Ce manquement n’est pas sans conséquences. La loi stipule qu’en cas de non-dépôt, l’OFNAC doit adresser une mise en demeure formelle à l’intéressé. Si l’absence de réponse persiste, l’institution est habilitée à saisir la justice. Le défaut de déclaration expose alors son auteur à des sanctions, incluant la suspension de son traitement et, le cas échéant, des poursuites pénales. Ce dispositif se veut dissuasif, bien que son efficacité ait souvent été remise en question par le passé.
Un baromètre politique pour le pouvoir en place
La question est d’autant plus délicate que la lutte contre l’enrichissement illicite et l’exigence de reddition des comptes ont été au cœur de la campagne victorieuse du Pastef. La nouvelle administration a d’ailleurs initié plusieurs actions judiciaires contre d’anciens dignitaires du régime de Macky Sall, en s’appuyant précisément sur les attributions de l’OFNAC et du parquet financier. Constater aujourd’hui des manquements au sein même du gouvernement actuel pourrait sérieusement entamer la légitimité morale revendiquée par les autorités.
L’OFNAC, dirigé depuis sa réorganisation par une magistrate, possède en théorie les prérogatives nécessaires pour enclencher ces procédures. La véritable question réside dans la volonté politique d’aller jusqu’au bout, surtout dans un contexte où les rapports successifs de l’institution ont régulièrement souligné un faible taux de conformité parmi les assujettis, y compris sous les précédentes mandatures. Le dernier rapport public faisait état de centaines de déclarations attendues, dont une proportion significative n’avait jamais été déposée.

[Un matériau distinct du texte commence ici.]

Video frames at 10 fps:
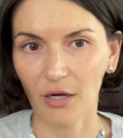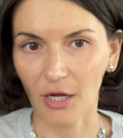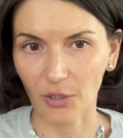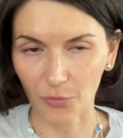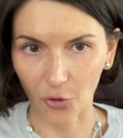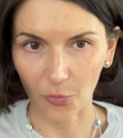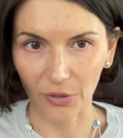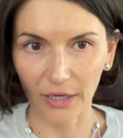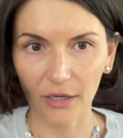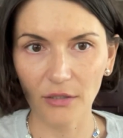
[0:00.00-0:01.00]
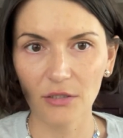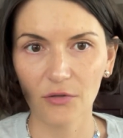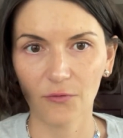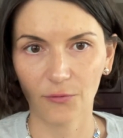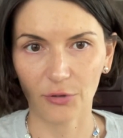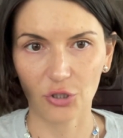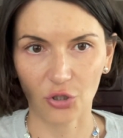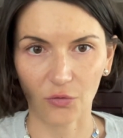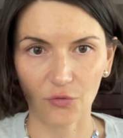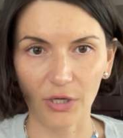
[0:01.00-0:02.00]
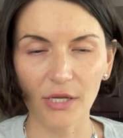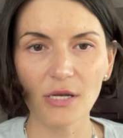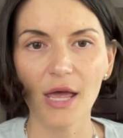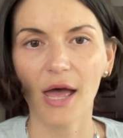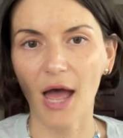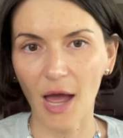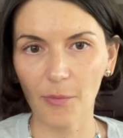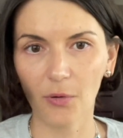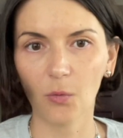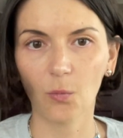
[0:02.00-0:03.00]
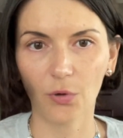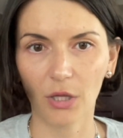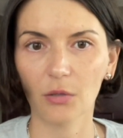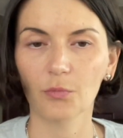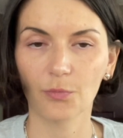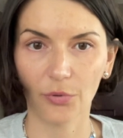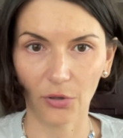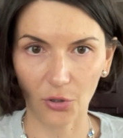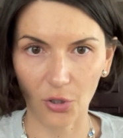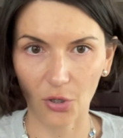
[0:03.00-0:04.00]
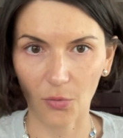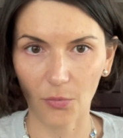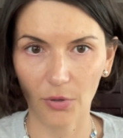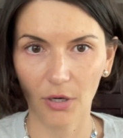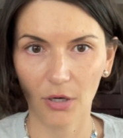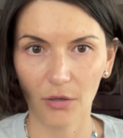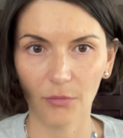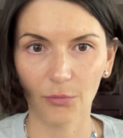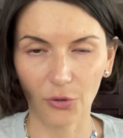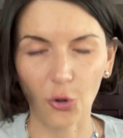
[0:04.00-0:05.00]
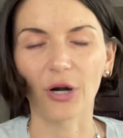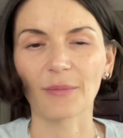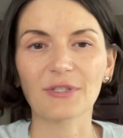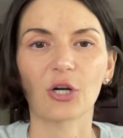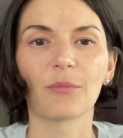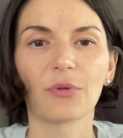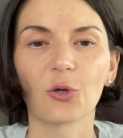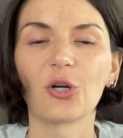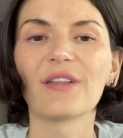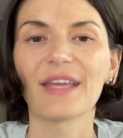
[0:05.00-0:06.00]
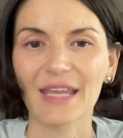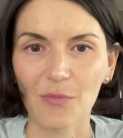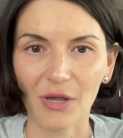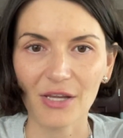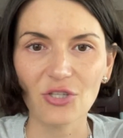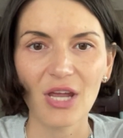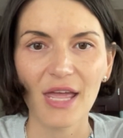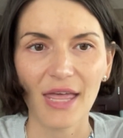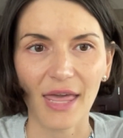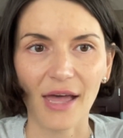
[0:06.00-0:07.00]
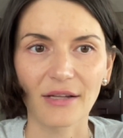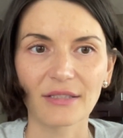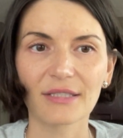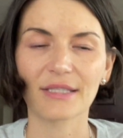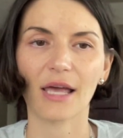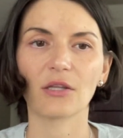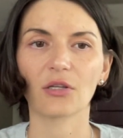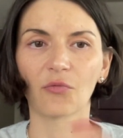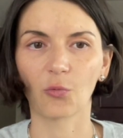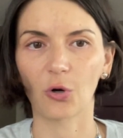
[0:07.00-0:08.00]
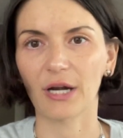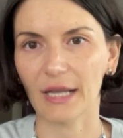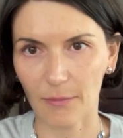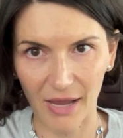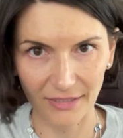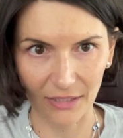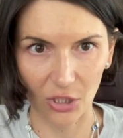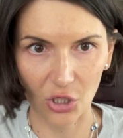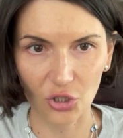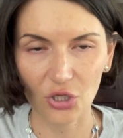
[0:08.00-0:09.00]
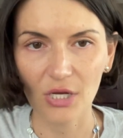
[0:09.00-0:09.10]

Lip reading: inappropriate for children, Apple will blur the image and send a warning message.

Transparence patrimoniale : un défi régional
Le débat sénégalais s’inscrit dans une tendance plus large en Afrique de l’Ouest. La Côte d’Ivoire, le Bénin et le Burkina Faso ont tous mis en place des mécanismes similaires ces dernières années, stimulés par les protocoles de la CEDEAO et de l’Union africaine visant à prévenir la corruption. Néanmoins, l’application concrète de ces mesures varie d’un État membre à l’autre, souvent entravée par des résistances administratives et l’absence de réelle publicité des déclarations.
À Dakar, des acteurs de la société civile, comme le Forum civil, branche sénégalaise de Transparency International, réclament depuis longtemps la publication intégrale des déclarations, à l’instar de ce qui se pratique dans certaines démocraties européennes. Cette revendication se heurte toutefois au principe de confidentialité inscrit dans la loi sénégalaise, qui restreint l’accès aux seules autorités habilitées et pénalise toute divulgation non autorisée.
L’épisode actuel place le gouvernement face à un dilemme clair. Soit les ministres concernés régularisent rapidement leur situation et l’incident est clos, soit l’OFNAC active ses procédures, ouvrant alors une séquence politiquement délicate pour un pouvoir ayant fait de l’exemplarité un de ses piliers. La crédibilité de la lutte anti-corruption dépendra de la manière dont ce signal sera géré.